Un negocio correcto, pero sin el “boom” habitual

Los números son claros. Dortmund pagó 30 millones de euros a RB Salzburg en 2022 por Adeyemi, convencido de que tenía entre manos a otro talento joven con potencial de estrella mundial. Dos años después, Barcelona se lo lleva por un paquete que, en el mejor de los casos, alcanzará los 29 millones.

No hay pérdida catastrófica. Tampoco ganancia. Simplemente, un equilibrio inusual para un club que ha construido su modelo deportivo y económico sobre la idea de comprar talento joven, desarrollarlo y venderlo por cifras astronómicas.

En un mercado donde Dortmund suele marcar el ritmo de las grandes plusvalías, el caso Adeyemi aparece como una anomalía.

Cuando Dortmund dictaba el precio de las estrellas

Para entender lo excepcional de esta operación, basta mirar el historial reciente.

En 2017, Barcelona ya había llamado a la puerta del Signal Iduna Park.

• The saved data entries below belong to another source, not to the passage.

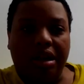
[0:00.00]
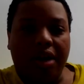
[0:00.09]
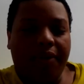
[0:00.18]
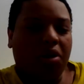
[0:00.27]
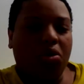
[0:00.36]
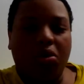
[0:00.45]
if
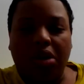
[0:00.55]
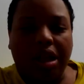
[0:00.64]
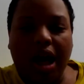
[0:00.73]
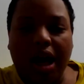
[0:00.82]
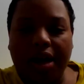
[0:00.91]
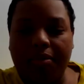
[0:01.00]
I don't do a
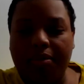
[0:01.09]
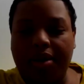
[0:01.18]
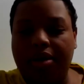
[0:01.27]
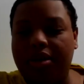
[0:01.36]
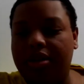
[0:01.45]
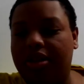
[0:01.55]
lot,
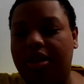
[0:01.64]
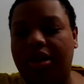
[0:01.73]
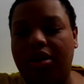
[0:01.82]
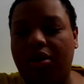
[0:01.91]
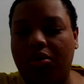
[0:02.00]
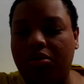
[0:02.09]
because, you
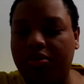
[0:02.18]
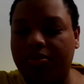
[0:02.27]
know,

Aquella vez, por Ousmane Dembélé. El traspaso se cerró por 135 millones de euros incluyendo bonus. Un año antes, Dortmund había pagado solo 15 millones a Rennes. Cerca de 120 millones de beneficio. Un golpe maestro.

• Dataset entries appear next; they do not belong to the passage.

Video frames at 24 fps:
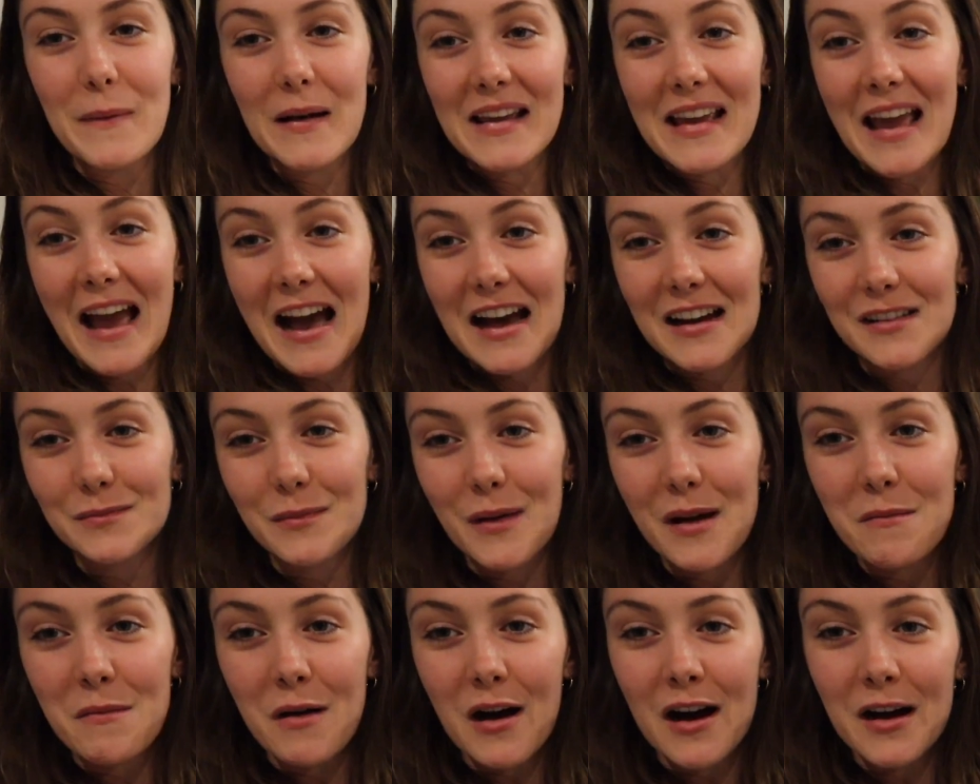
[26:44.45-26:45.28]
But yeah,
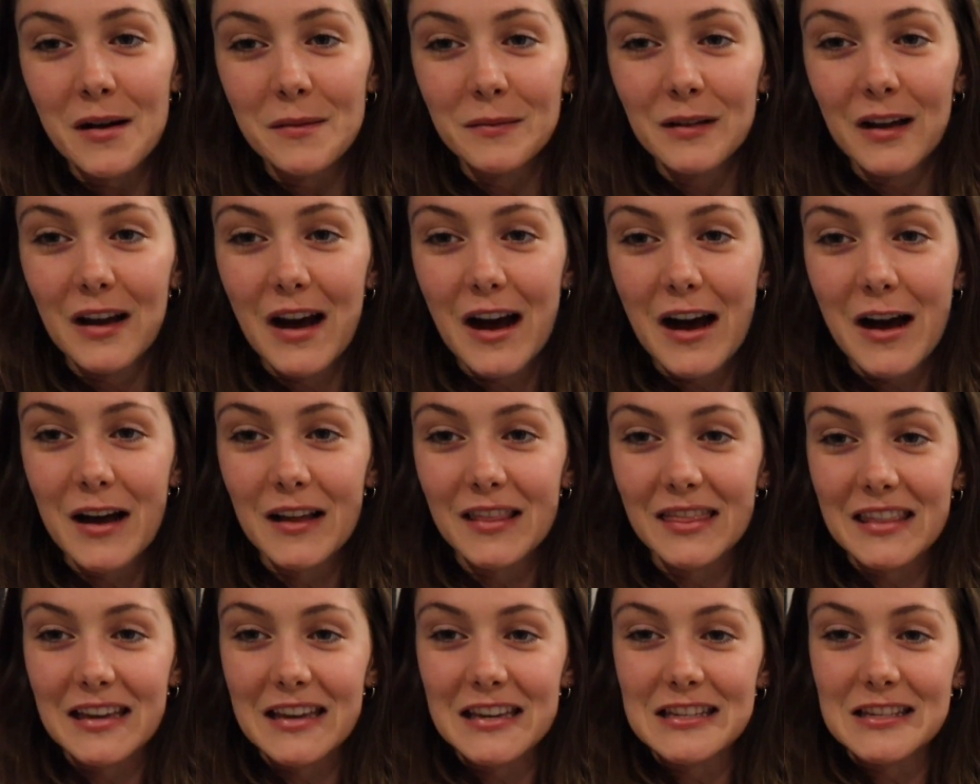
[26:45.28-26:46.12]
my mom
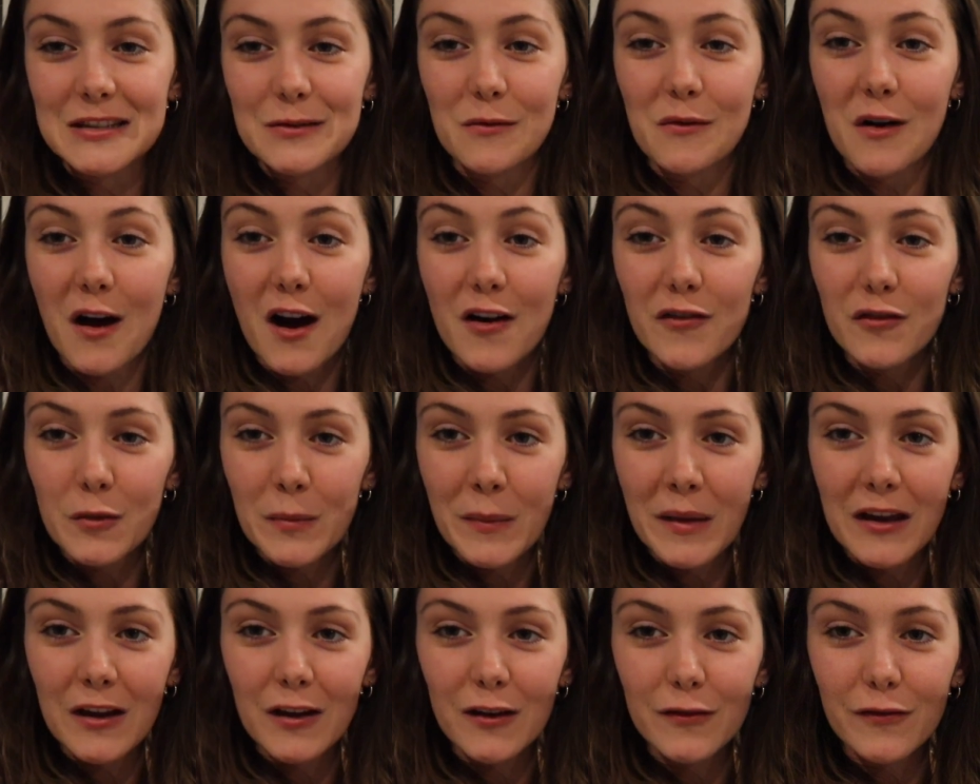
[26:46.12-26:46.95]
got this waffle
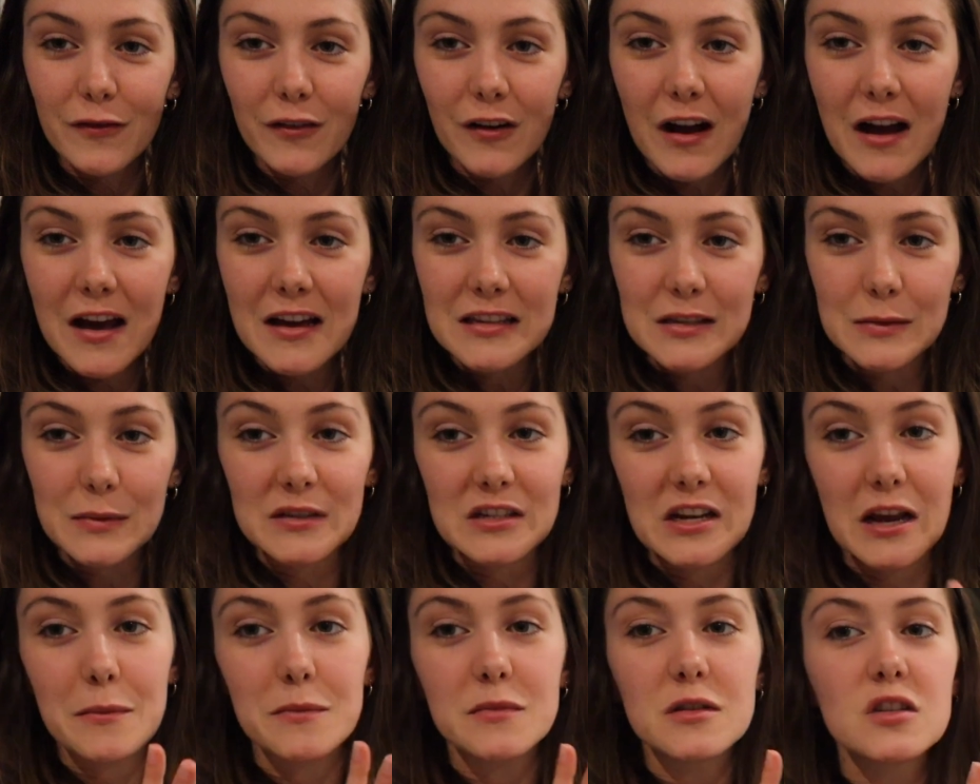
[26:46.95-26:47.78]
maker for us,
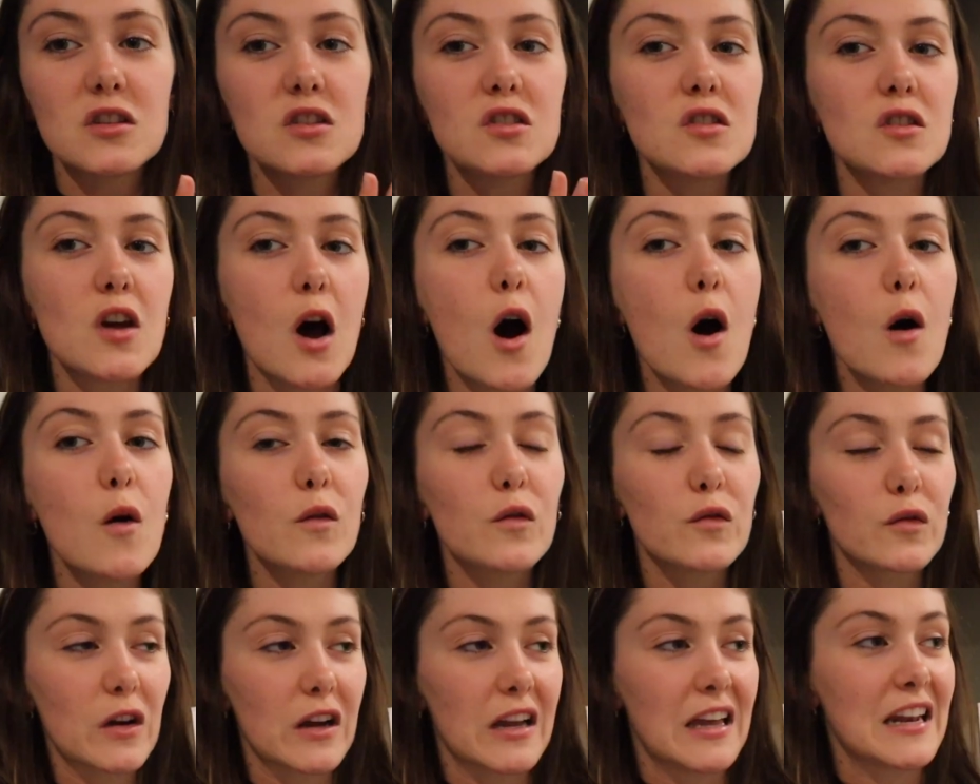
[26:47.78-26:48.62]
which I'm so
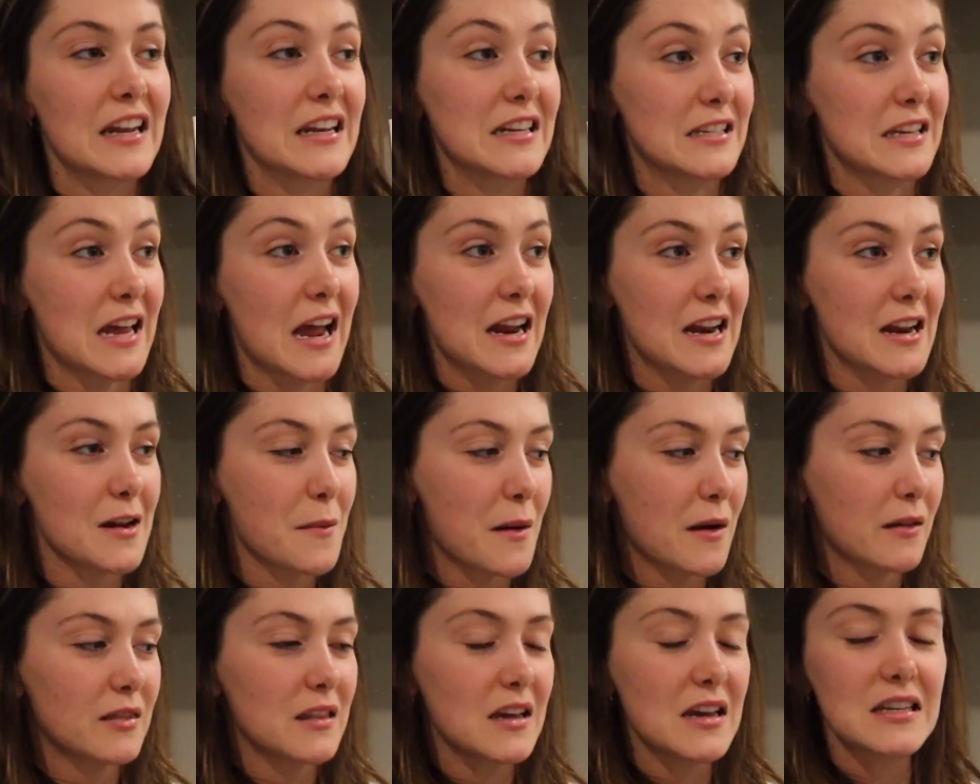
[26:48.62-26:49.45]
freaking excited
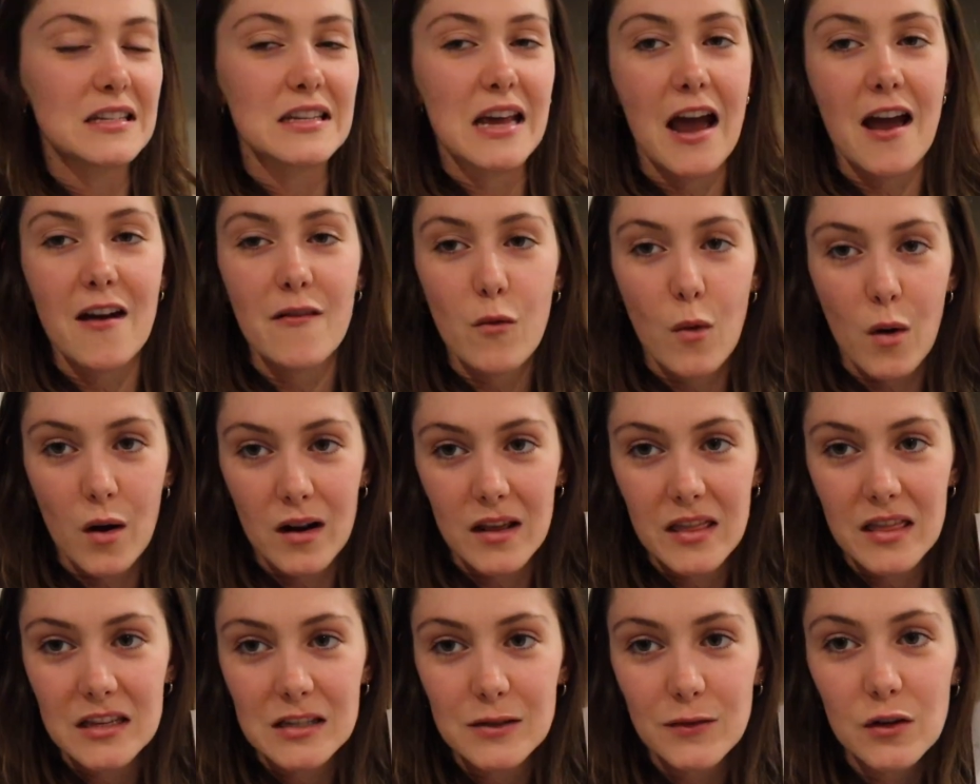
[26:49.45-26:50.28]
about this. I've
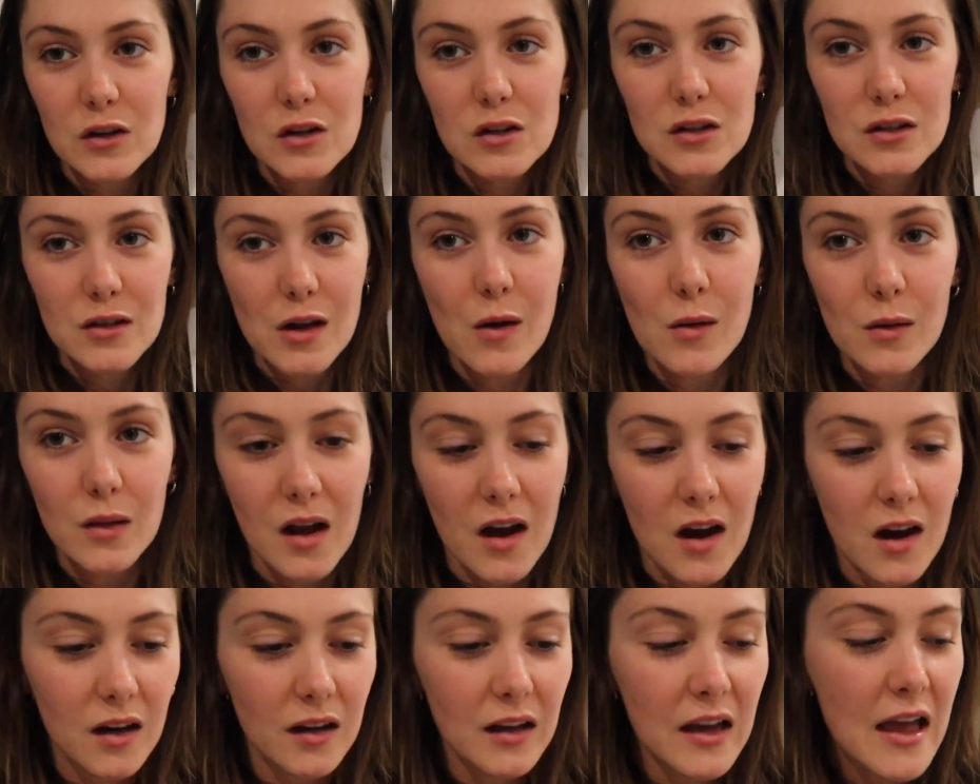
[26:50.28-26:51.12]
wanted this for so
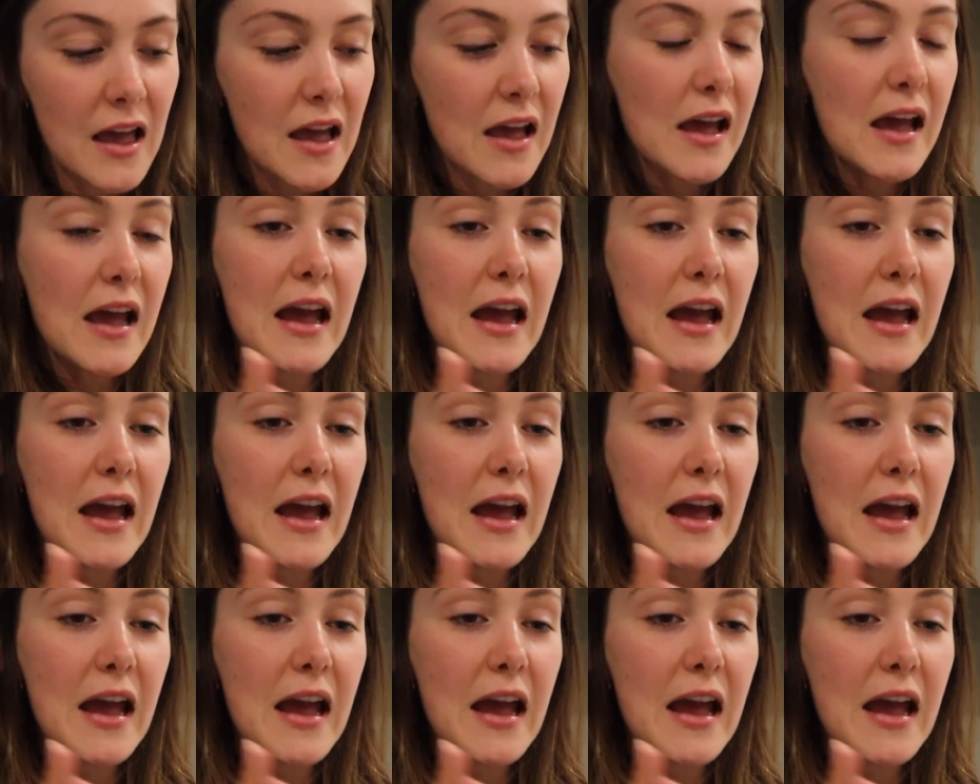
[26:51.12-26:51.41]
long.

En 2023, el protagonista fue Jude Bellingham. Dortmund lo había incorporado desde Birmingham City en 2020 por 29 millones de euros. Tres años de crecimiento acelerado y liderazgo en el centro del campo bastaron para que Real Madrid desembolsara 127 millones. Otra operación que consolidó la imagen del club alemán como referencia absoluta en la compraventa de talento joven.

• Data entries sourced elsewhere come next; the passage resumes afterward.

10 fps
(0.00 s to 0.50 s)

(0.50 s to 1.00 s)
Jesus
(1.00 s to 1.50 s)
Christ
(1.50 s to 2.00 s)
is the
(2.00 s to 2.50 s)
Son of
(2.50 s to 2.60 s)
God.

La lista sigue y es contundente: Jadon Sancho, Christian Pulisic, Erling Haaland, Pierre-Emerick Aubameyang, Henrikh Mkhitaryan, Mario Götze, Jamie Bynoe-Gittens. Una cadena de ventas de alto impacto que convirtió a Dortmund en sinónimo de visión, paciencia y rentabilidad.

En ese contexto, ver salir a Adeyemi por una cantidad que no supera la inversión inicial rompe la lógica habitual.

Una excepción que dice mucho

La salida de Adeyemi no supone un fracaso deportivo ni un desastre económico. Pero sí marca un contraste llamativo con la narrativa dominante en torno a Dortmund.

El club mantiene su reputación como uno de los operadores más inteligentes del mercado, pero este movimiento recuerda que el modelo no es infalible, que no todos los proyectos de talento joven terminan en una plusvalía millonaria.

Para Barcelona, en cambio, el contexto es otro. Por 22 millones fijos y un máximo de 29, se lleva a un internacional alemán de 22 años, con recorrido, velocidad y margen de mejora, en una franja de precio que, comparada con los grandes golpes de mercado de los últimos años, parece contenida.

Para Dortmund, el traspaso de Adeyemi quedará archivado como una rara avis en su libro de cuentas. Para el mercado, una señal: incluso las fábricas de estrellas tienen días en los que el negocio no explota, solo cumple. La próxima gran venta dirá si esto es un simple paréntesis o el primer matiz en un modelo que hasta ahora parecía inalterable.